Abington High School Student Arts Magazine 2016-2017 | Page 59

What I find most difficult in taking standardized tests is the personal information they have me fill out. Now most people would be afraid of the essays and prompts that would come for a test, but for me, what used to haunt me was the boxes they would have me check off. Asking me what ethnicity I am or what race I’m identified as. All my years in school have taught me information on this so called “real world”, math, science, history and extracurricular activities. All these years I was told this is what I needed to help me get through life and adulthood, but as I grow up I am beginning to understand that there is much more than that. The checked off boxes are apparently what defines me as a person.

I came into this world a continent apart and a world away. It surprises most when I state that I was born in Algeria. According to society, I have to be black in order to be born from Africa. What is even more shocking to people is that my father looks like the stereotypical Irish man, but he was born and had grown up in Africa as well. I moved to America as a 2 year old but regularly go back to visit, as I have many family members living there. Life is a lot different between these two homelands of mine. When the question of what ethnicity or race is brought up to me, I reply with shameful ignorance, as I don’t know for myself. Both of my worlds see me as an outsider. I hadn’t been fully raised in Algeria, so I am not seen as a true part of that society. With America, I am seen as someone else that simply just wasn’t born here although I lived here, almost all of my life. Both these worlds of mine push me out, and I am stuck in the middle, struggling within myself to figure out who I truly am a part of in society.
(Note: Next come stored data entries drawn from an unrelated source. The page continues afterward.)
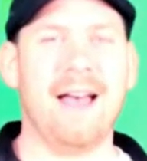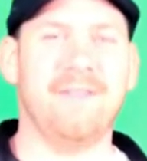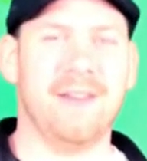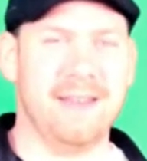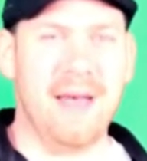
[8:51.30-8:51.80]

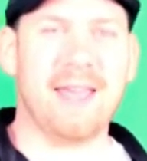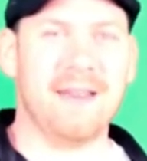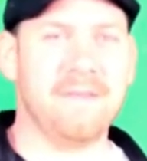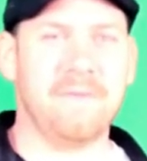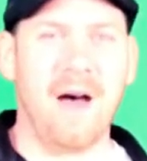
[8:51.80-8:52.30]
have it.
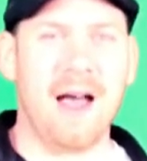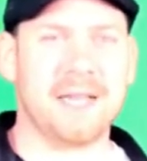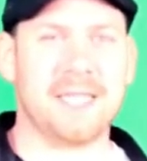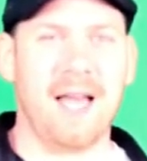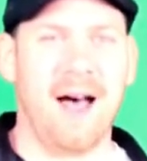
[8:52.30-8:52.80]
Megan
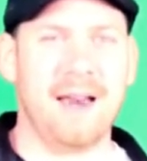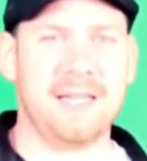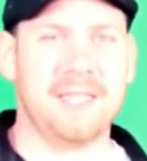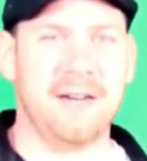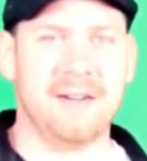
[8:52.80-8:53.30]
Fox
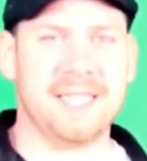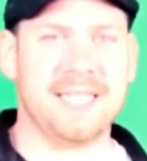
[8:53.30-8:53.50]
audits your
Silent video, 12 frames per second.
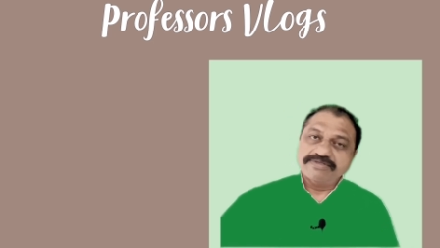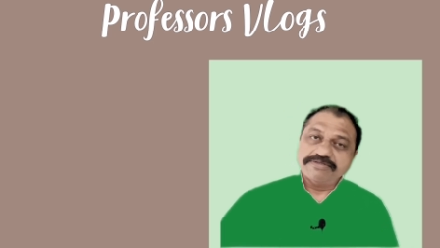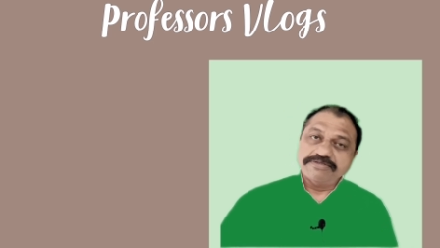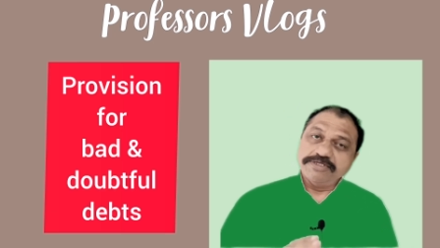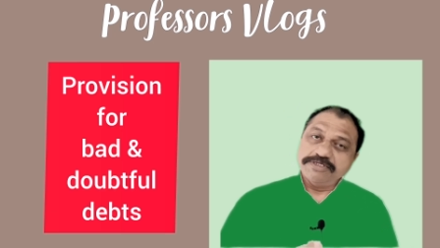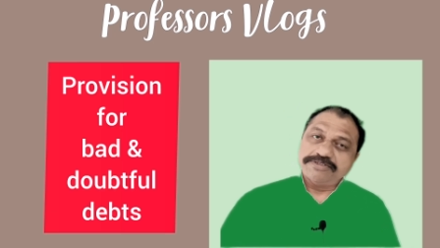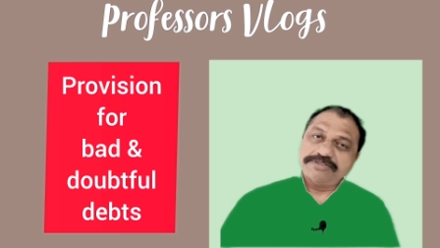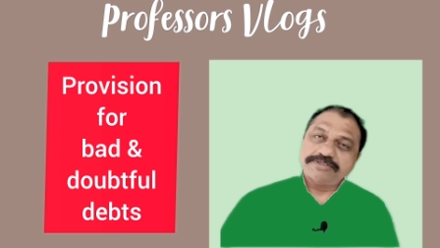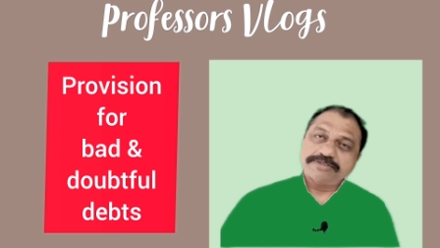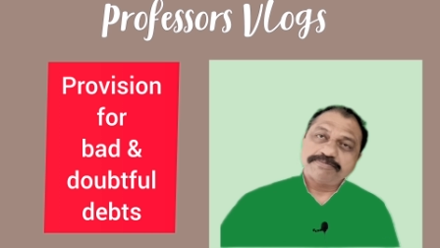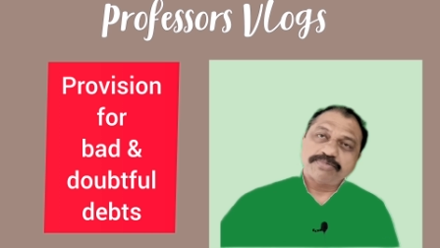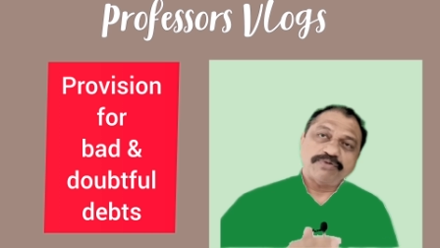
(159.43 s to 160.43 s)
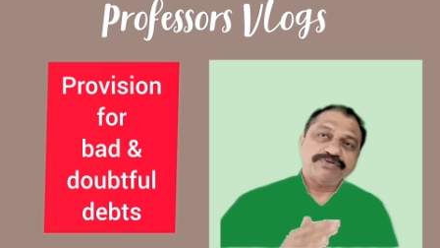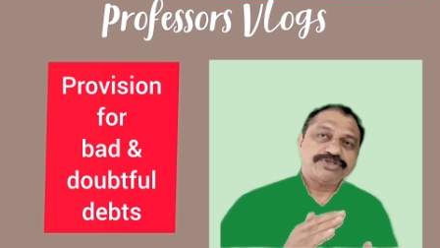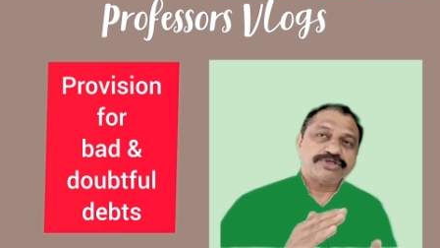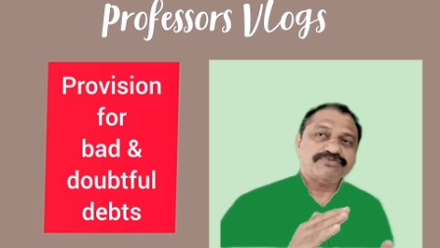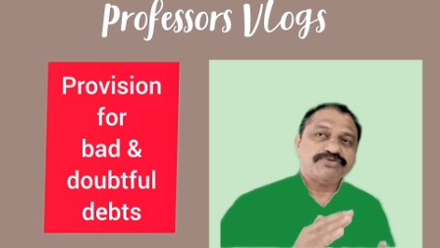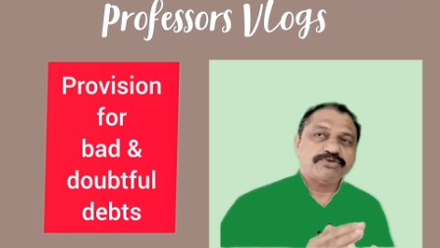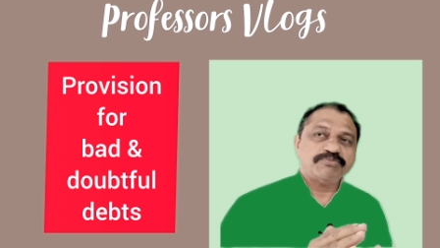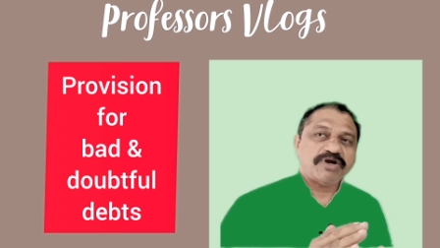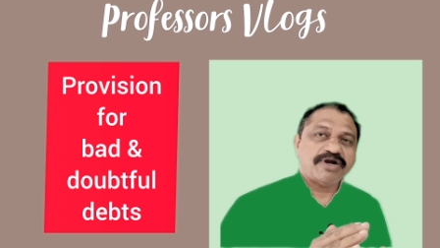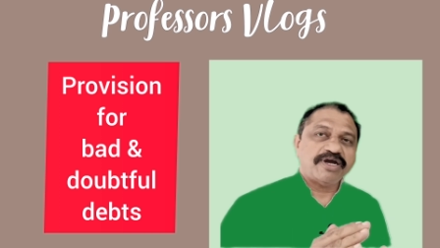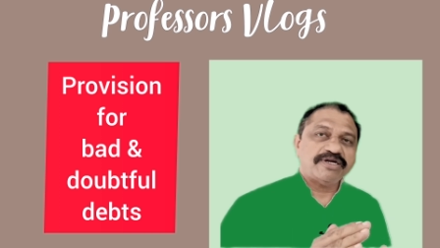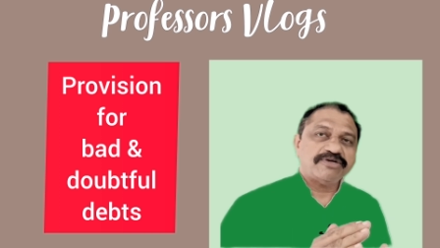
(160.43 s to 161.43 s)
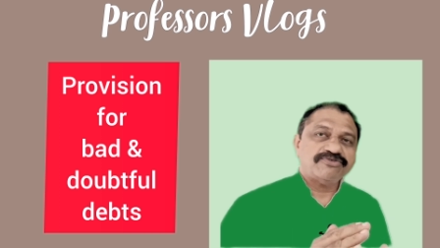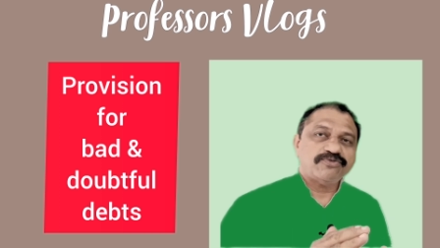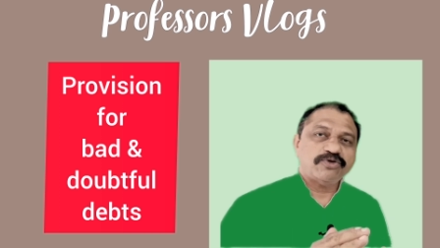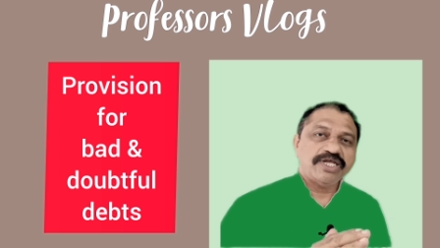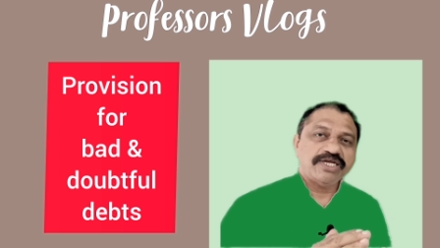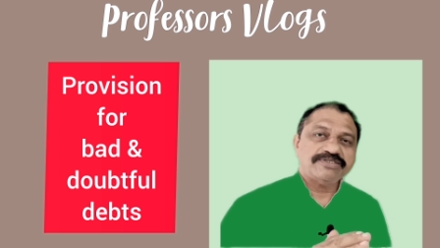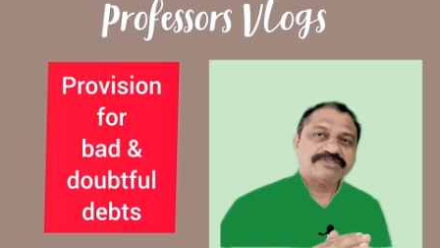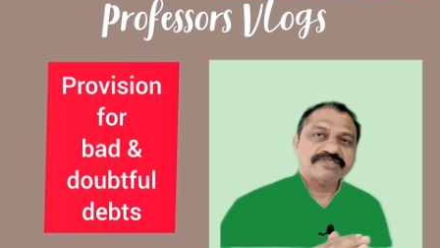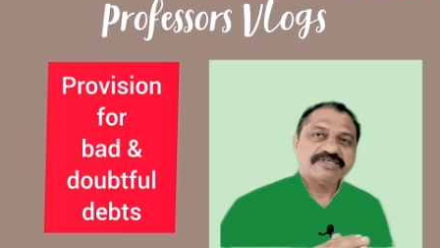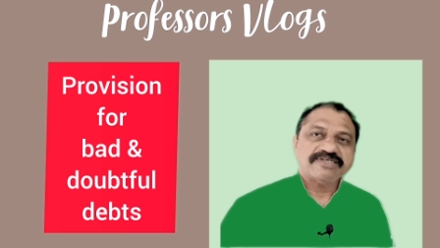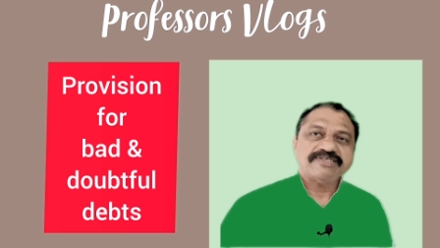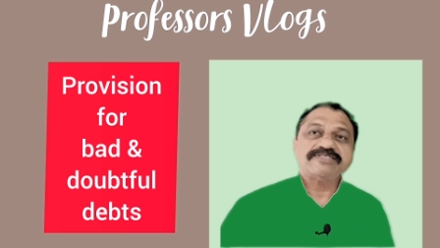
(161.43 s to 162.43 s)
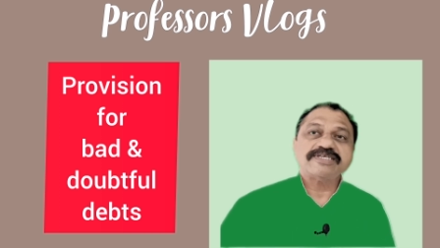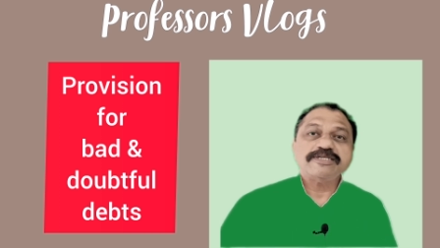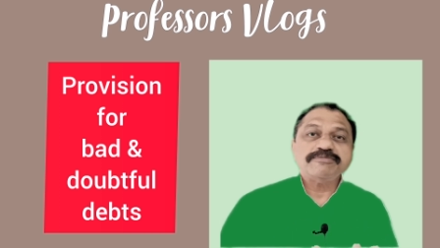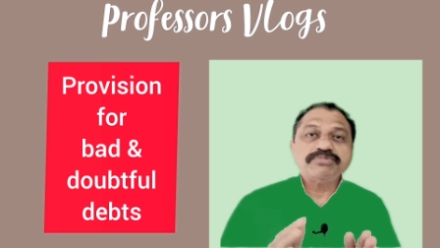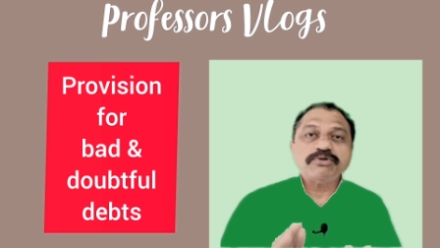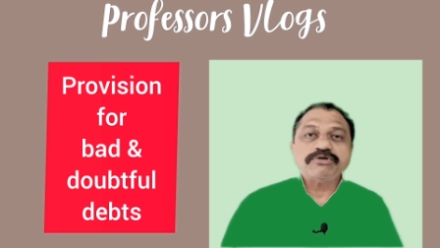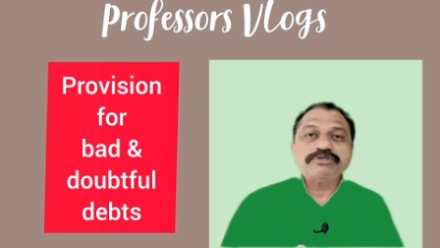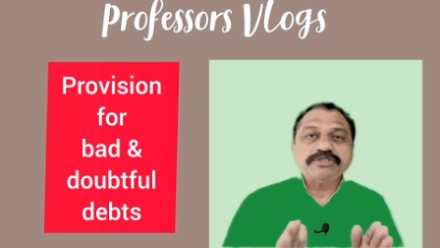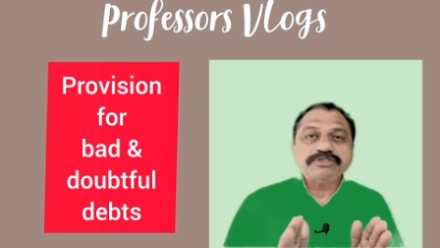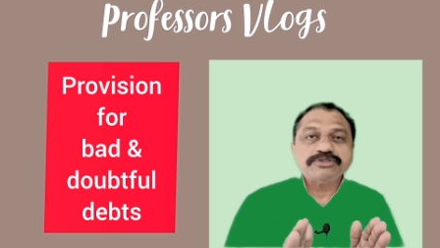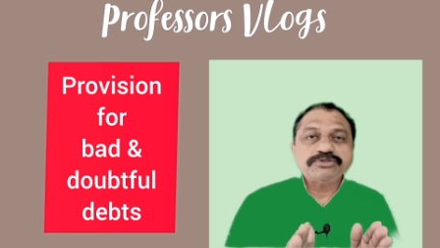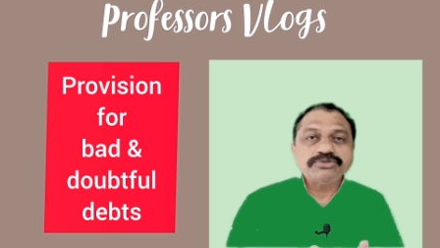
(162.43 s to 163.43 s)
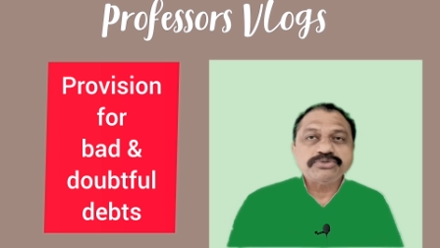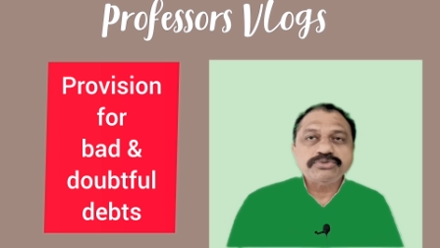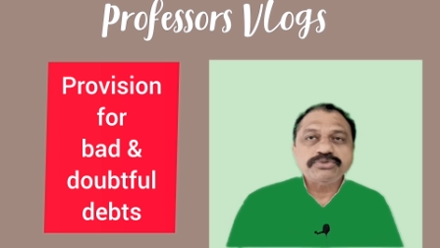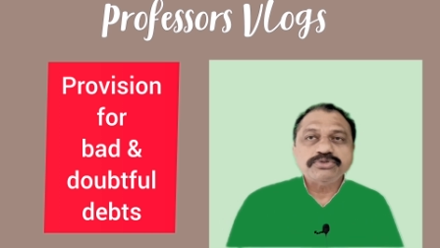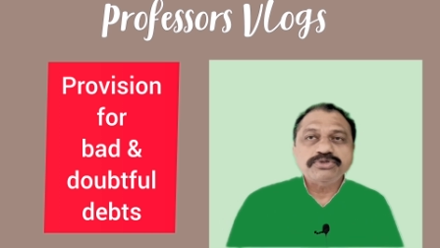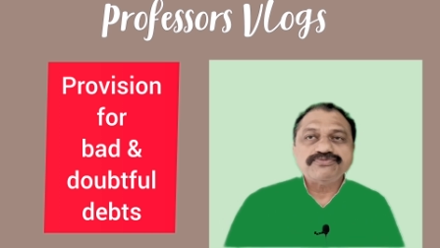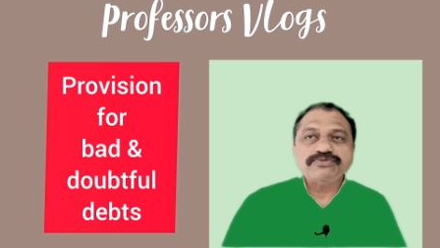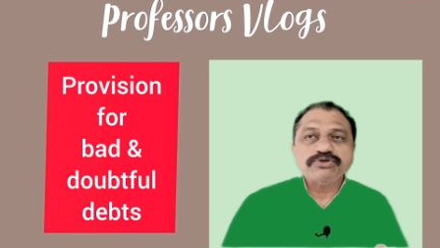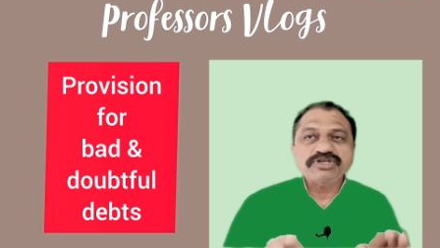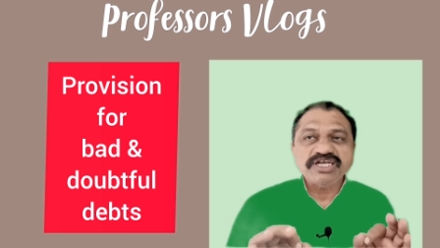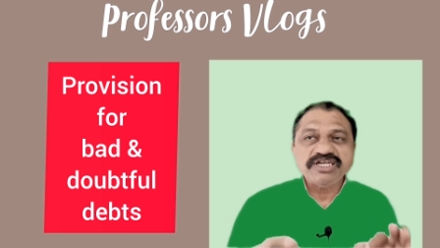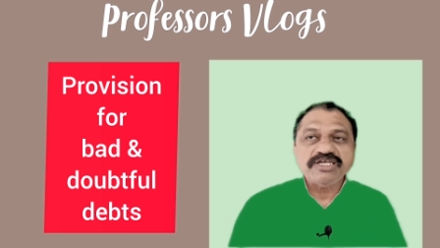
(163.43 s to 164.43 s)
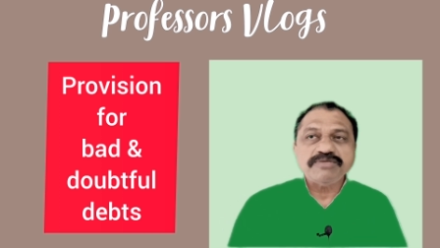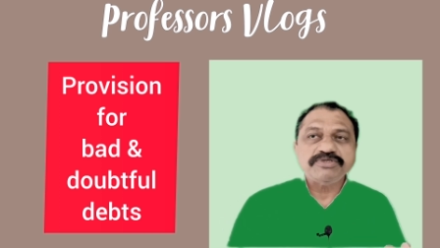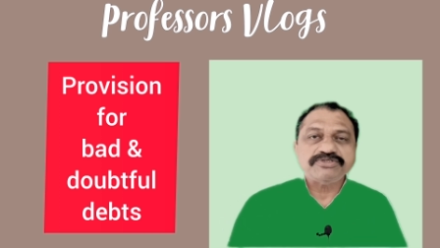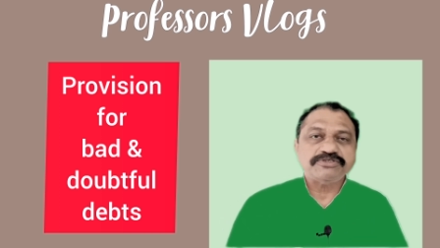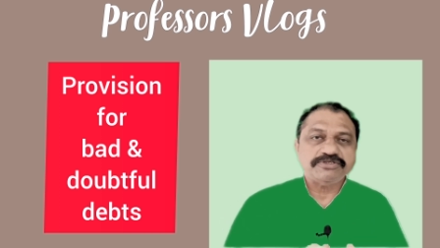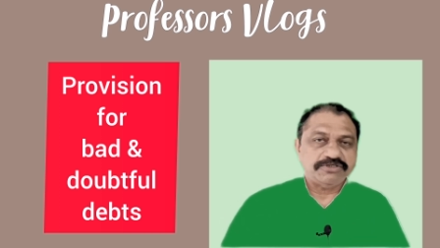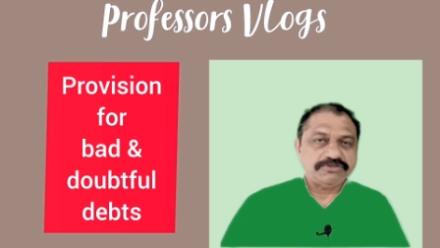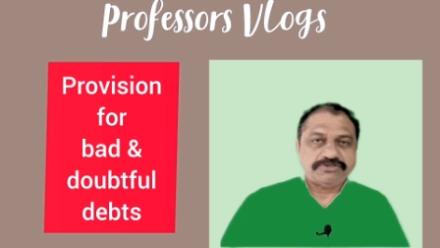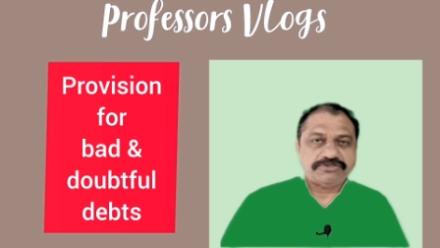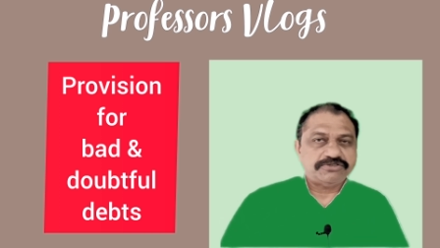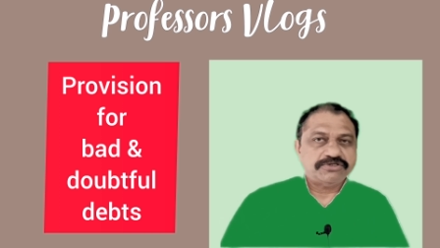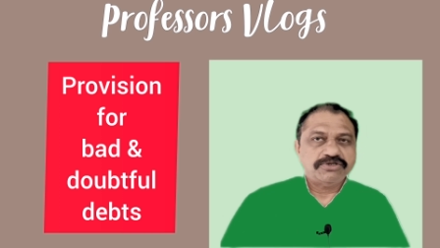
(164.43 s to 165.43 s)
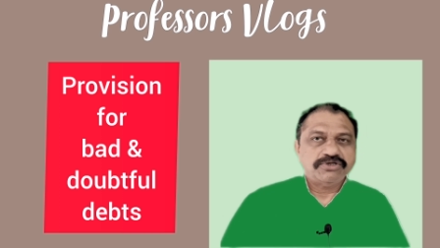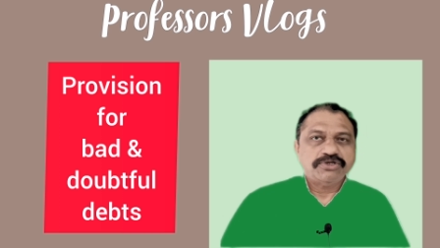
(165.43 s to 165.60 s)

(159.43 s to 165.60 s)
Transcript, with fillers: This provision for bad and doubtful debts is an important tool for any business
For years, I have dealt with these this predicament in silence. I sat and watched. I never forced myself into a part of either world. I always had it in the back of my mind to change myself just to be a part of one of these worlds. Just to get some acceptance. I do not ask for pity as I have been able to embrace my situation. I’m not going to say I ‘got through’ this phase as I don’t look at it as a phase. This is me, the kid who would become angry when another child was kicked out from our group when playing at the mosque. The kid who felt bad for even the most evil of people. The kid whose father stated the actions of people are what you hate, not the people themselves. The man who learned to embrace his options, even when they weren’t there.

So yes, once upon a time I absolutely hated filling out those boxes because of the fear of becoming no more to the proctors than a check marked box. But overtime, aided with my experiences, I was able to overcome the fear of not having my own box. All along, I was trying to figure out what box I would fit in, when the box I was looking for was one that was reserved within me all this time.